[Paper] ActCam: Zero-Shot Joint Camera and 3D Motion Control for Video Generation

Published: (May 7, 2026 at 01:59 PM EDT)
4 min read
Source: arXiv

Source: arXiv - 2605.06667v1

Overview

ActCam is a zero‑shot technique that lets you generate videos where both the actor’s motion and the camera’s movement are fully controllable, without any extra training.

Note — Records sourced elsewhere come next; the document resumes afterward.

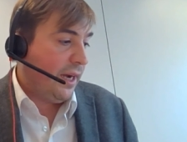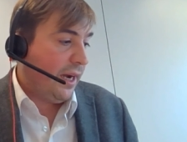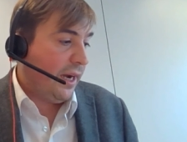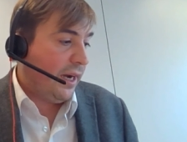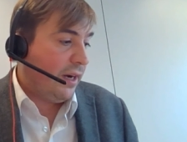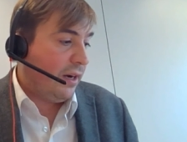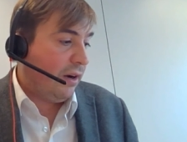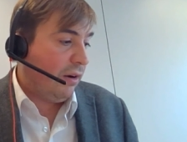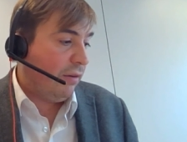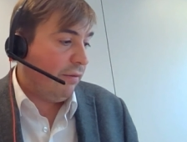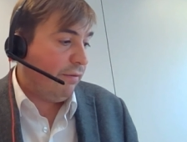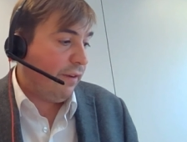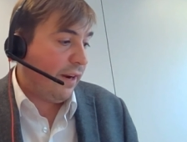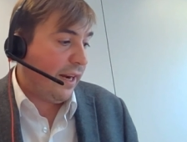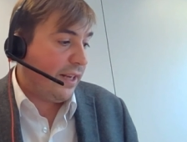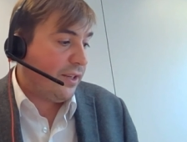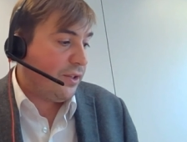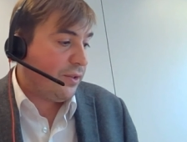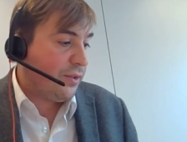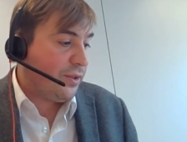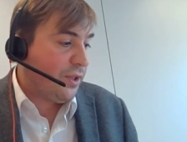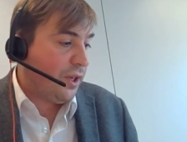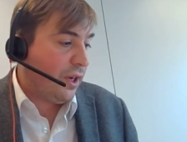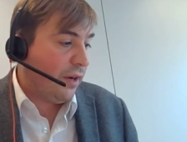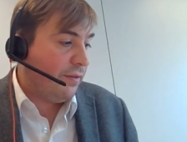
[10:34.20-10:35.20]
uh, on
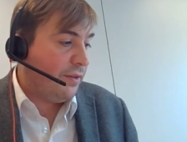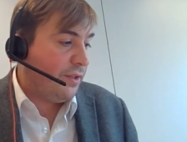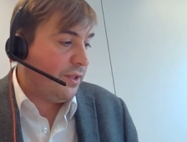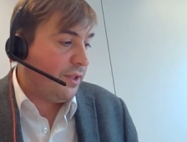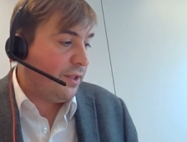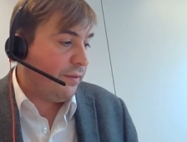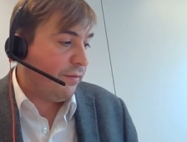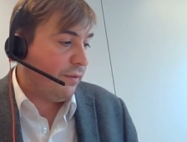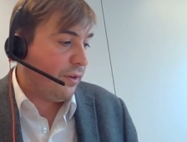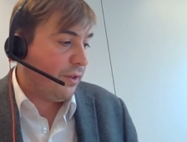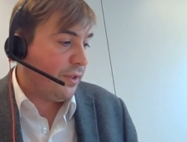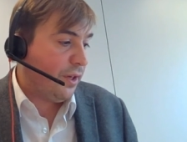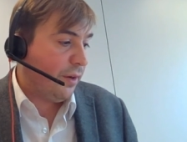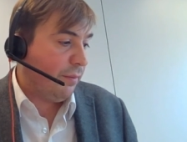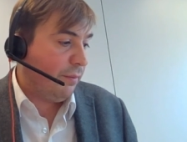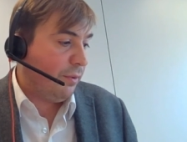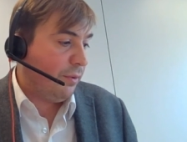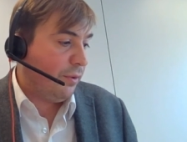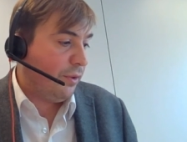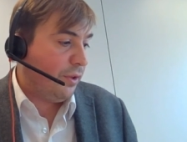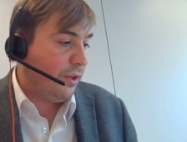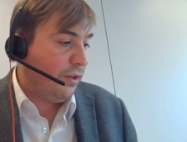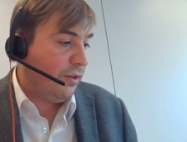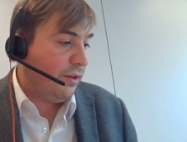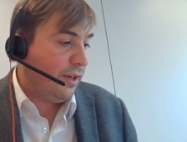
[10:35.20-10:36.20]
financial services, for
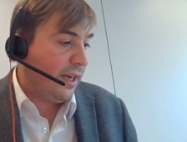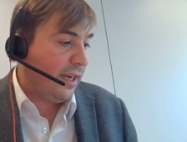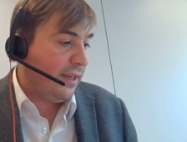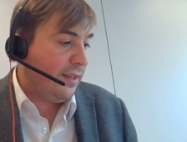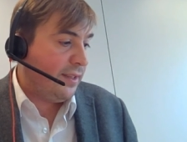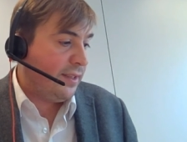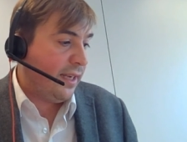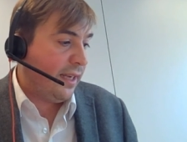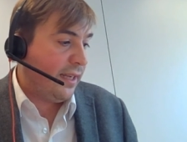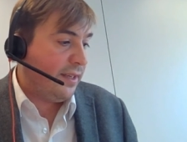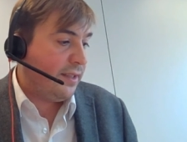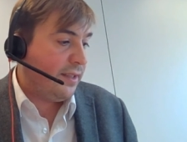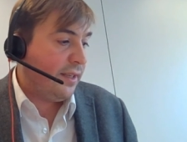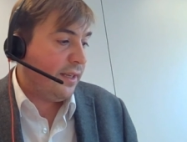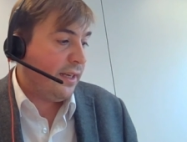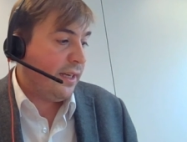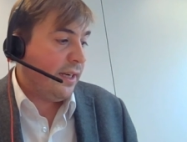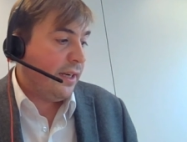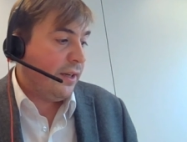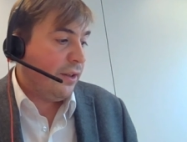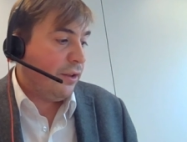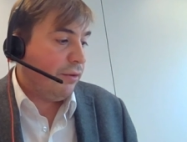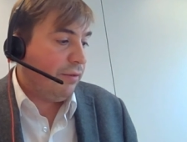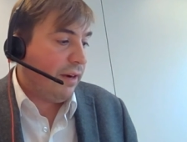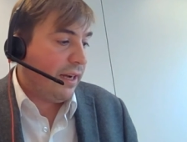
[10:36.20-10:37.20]
example, the UK said
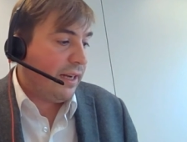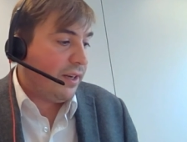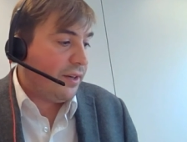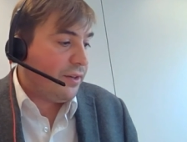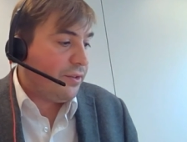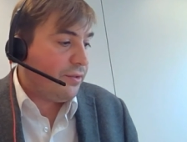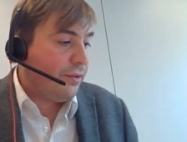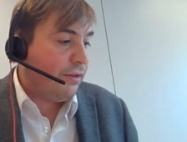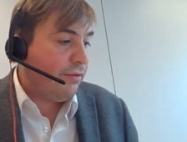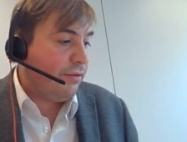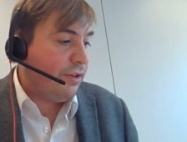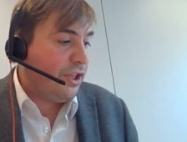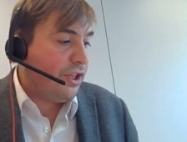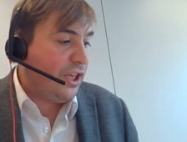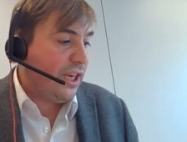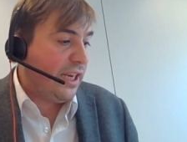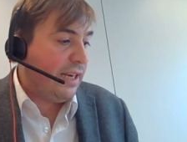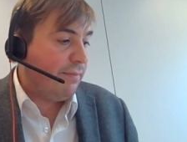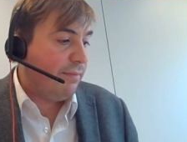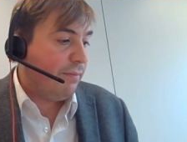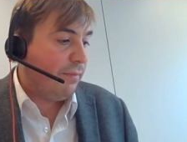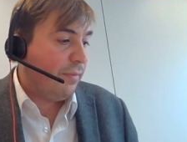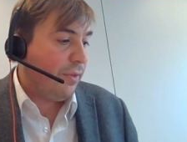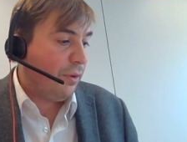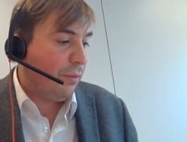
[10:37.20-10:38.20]
the regulatory
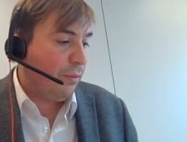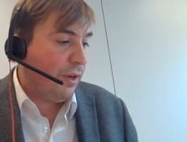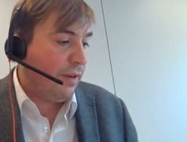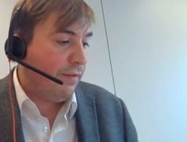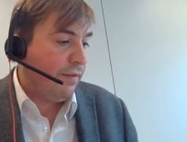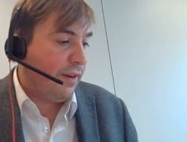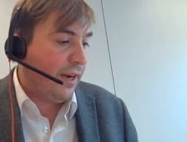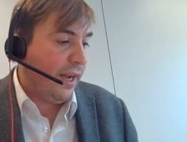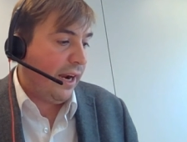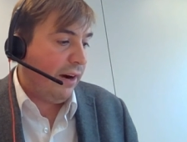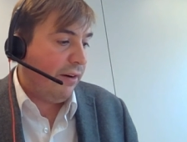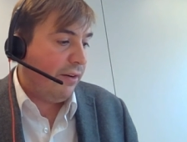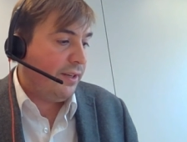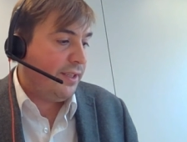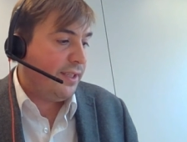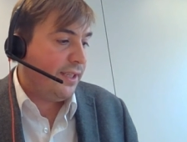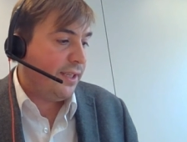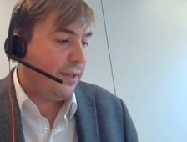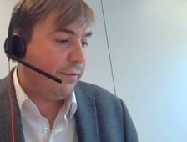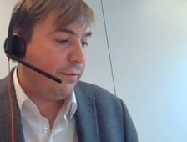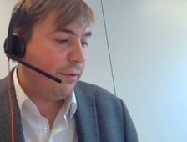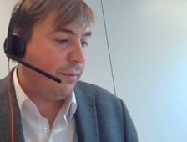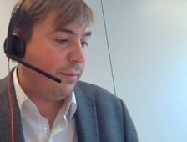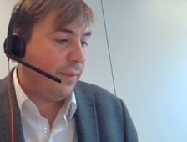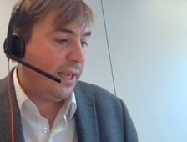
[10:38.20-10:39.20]
regime that we've
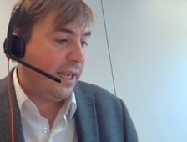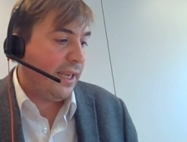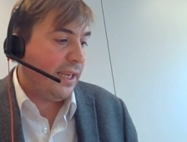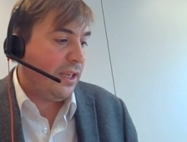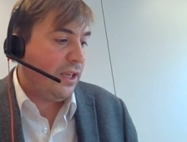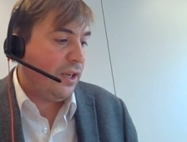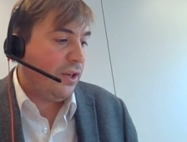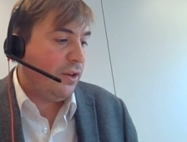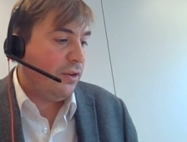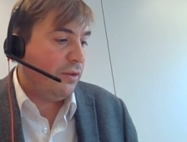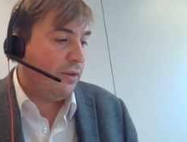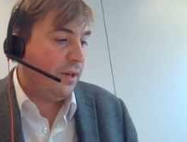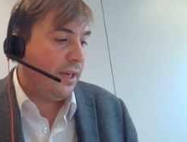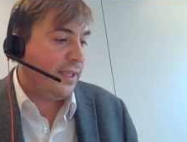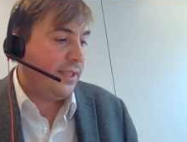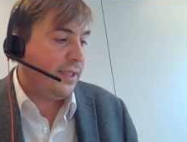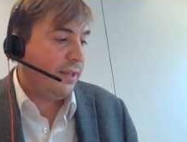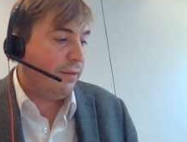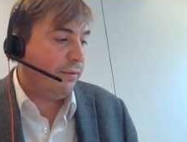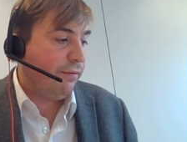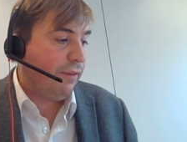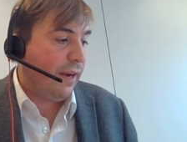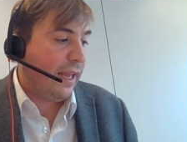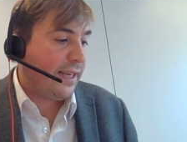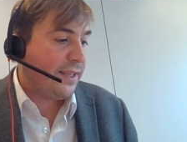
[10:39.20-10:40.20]
inherited from the EU is
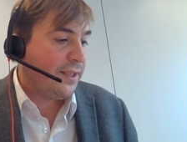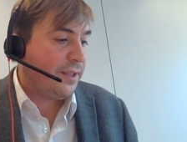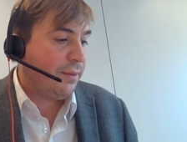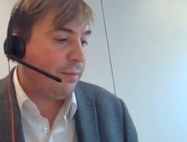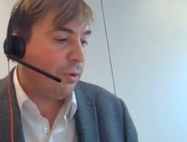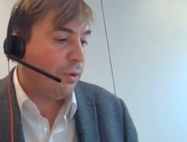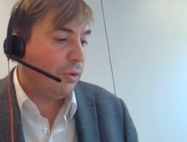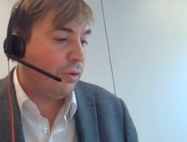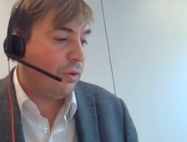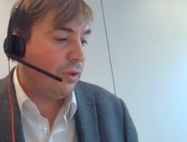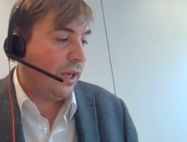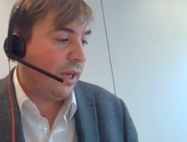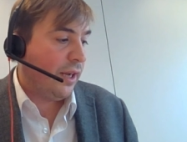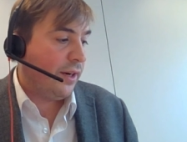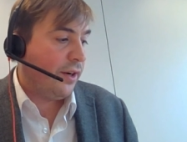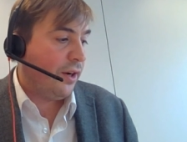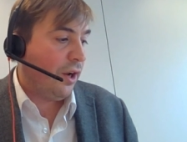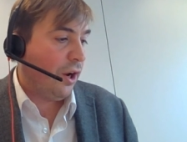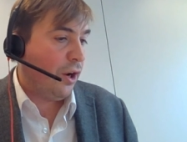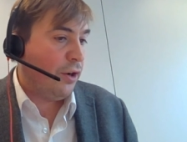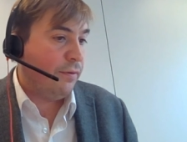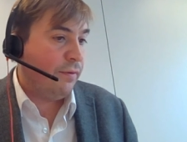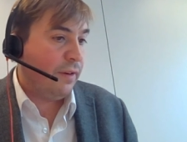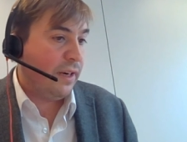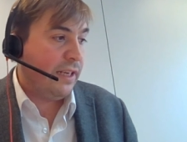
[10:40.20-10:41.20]
inflexible and
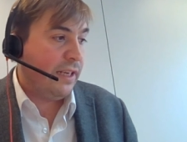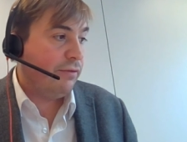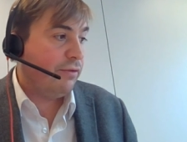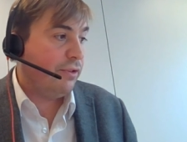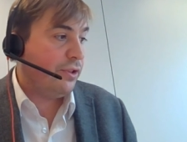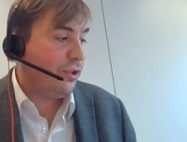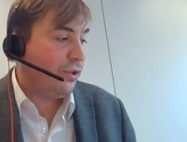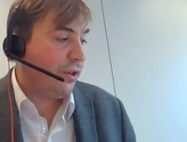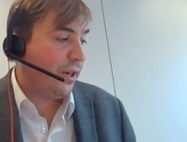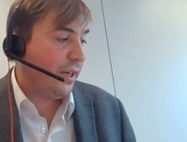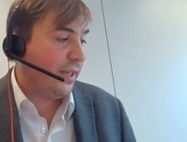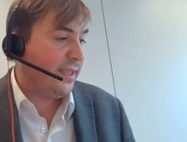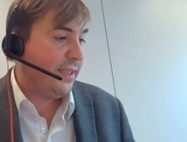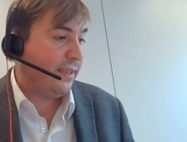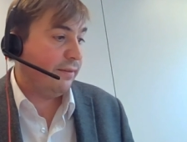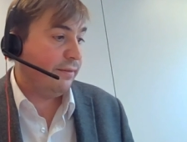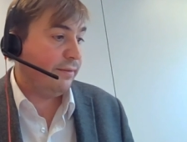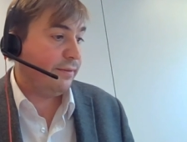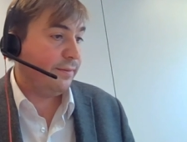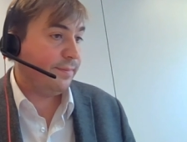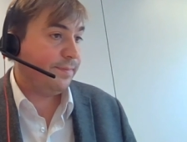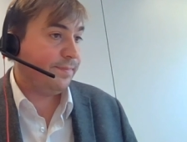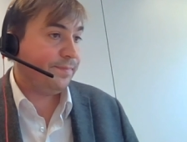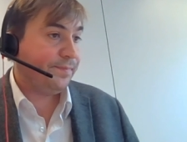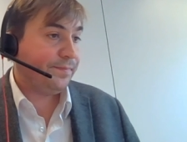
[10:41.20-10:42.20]
overly
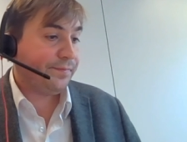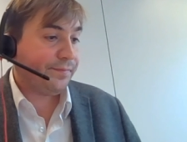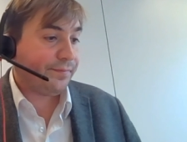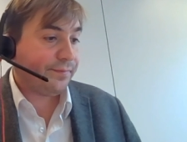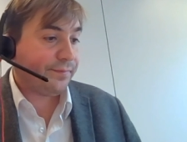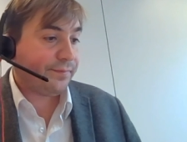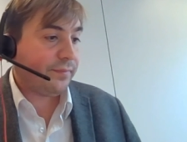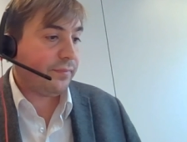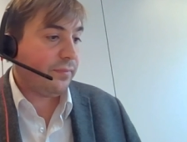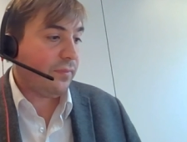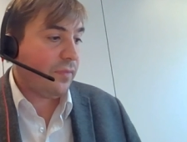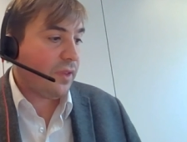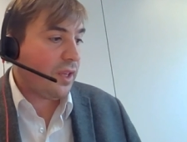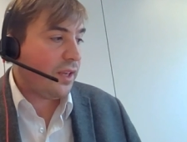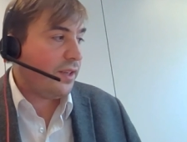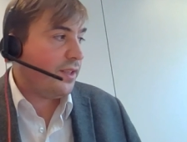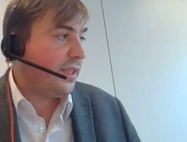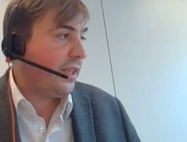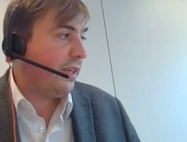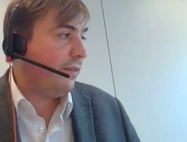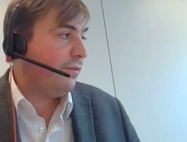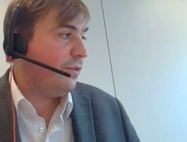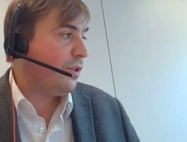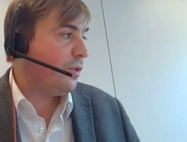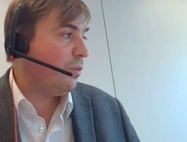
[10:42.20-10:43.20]
restrictive
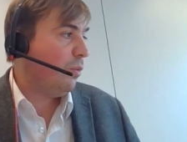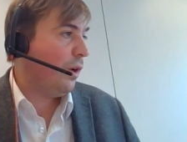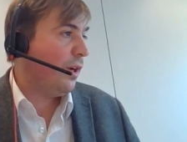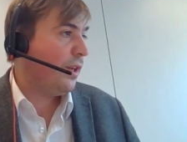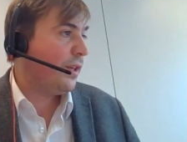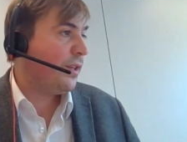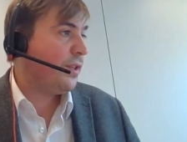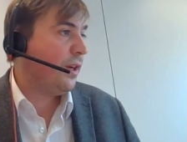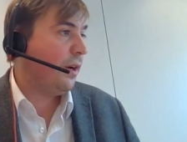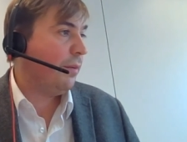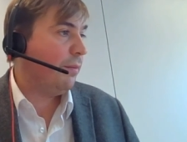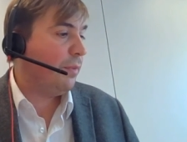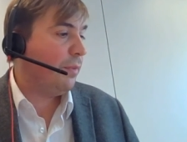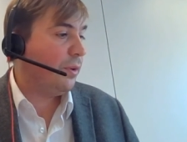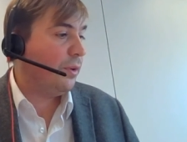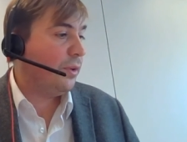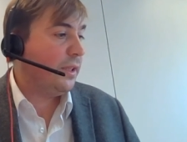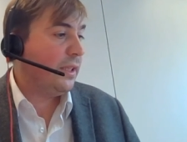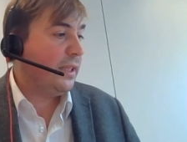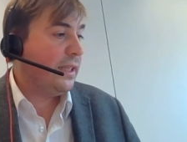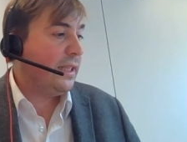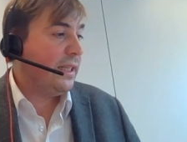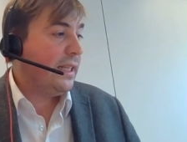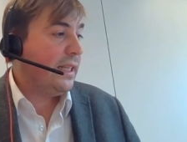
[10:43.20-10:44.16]
to give just one example.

By leveraging existing image‑to‑video diffusion models, it can transplant a character’s pose sequence into a new scene while following a user‑specified camera trajectory, opening up new possibilities for creators, game developers, and AR/VR pipelines.

Key Contributions

  • Joint motion‑and‑camera control in a single diffusion pass, handling both intrinsic (zoom, focal length) and extrinsic (position, orientation) camera parameters.
  • Zero‑shot workflow: works with any pretrained diffusion model that accepts depth and pose conditioning—no fine‑tuning required.
  • Geometrically consistent conditioning: automatically generates per‑frame depth maps that stay coherent across the whole video, preserving scene structure.
  • Two‑phase conditioning schedule: early denoising steps use pose + sparse depth to lock in layout, later steps drop depth to let the model add high‑frequency detail without over‑constraining.
  • Extensive benchmark evaluation showing superior camera adherence and motion fidelity compared to pose‑only baselines and prior joint control methods.

Methodology

  1. Input preparation

    • A source video provides the actor’s pose trajectory (extracted with a pose estimator).
    • A target camera path is defined by a sequence of extrinsic/intrinsic parameters (e.g., a 3‑D spline or keyframes).
  2. Condition generation

    • For each frame, ActCam synthesizes a depth map that aligns the actor’s pose with the desired camera view, ensuring that the 3‑D layout stays consistent over time.
    • The depth maps are sparse (only a few depth cues) to keep the diffusion model flexible.
  3. Diffusion sampling with staged guidance

    • Phase 1 (coarse) – During the early denoising steps, the model receives both pose and depth conditions, anchoring the overall geometry and camera perspective.
    • Phase 2 (refinement) – In later steps, depth conditioning is removed; only the pose guides the generation, allowing the model to flesh out textures, lighting, and motion details without being locked to a rigid depth field.
  4. Output

    • The result is a video where the character follows the original motion, but the camera follows the user‑specified trajectory, all produced in a single forward pass of the diffusion model.

Results & Findings

  • Quantitative metrics (e.g., camera pose error, pose similarity) show a 30‑40 % reduction in camera deviation compared to pose‑only baselines.
  • Motion fidelity (measured by keypoint distance) improves modestly, indicating that the added camera conditioning does not harm the actor’s dynamics.
  • Human preference studies: participants chose ActCam videos over competing methods 65 % of the time, especially when the camera underwent large viewpoint swings.
  • The approach remains robust across diverse character styles (humans, animals, stylized avatars) and challenging scene layouts (indoor clutter, outdoor depth variations).

Practical Implications

  • Content creation pipelines: filmmakers and game studios can script camera moves and reuse existing motion capture clips without re‑recording or retraining models.
  • AR/VR experiences: developers can generate on‑the‑fly cinematic replays that match a user’s head‑tracked viewpoint, keeping the virtual actor anchored correctly.
  • Rapid prototyping: product designers can visualize a prototype being used from any angle by simply providing a motion clip and a camera path, cutting down on costly motion‑capture sessions.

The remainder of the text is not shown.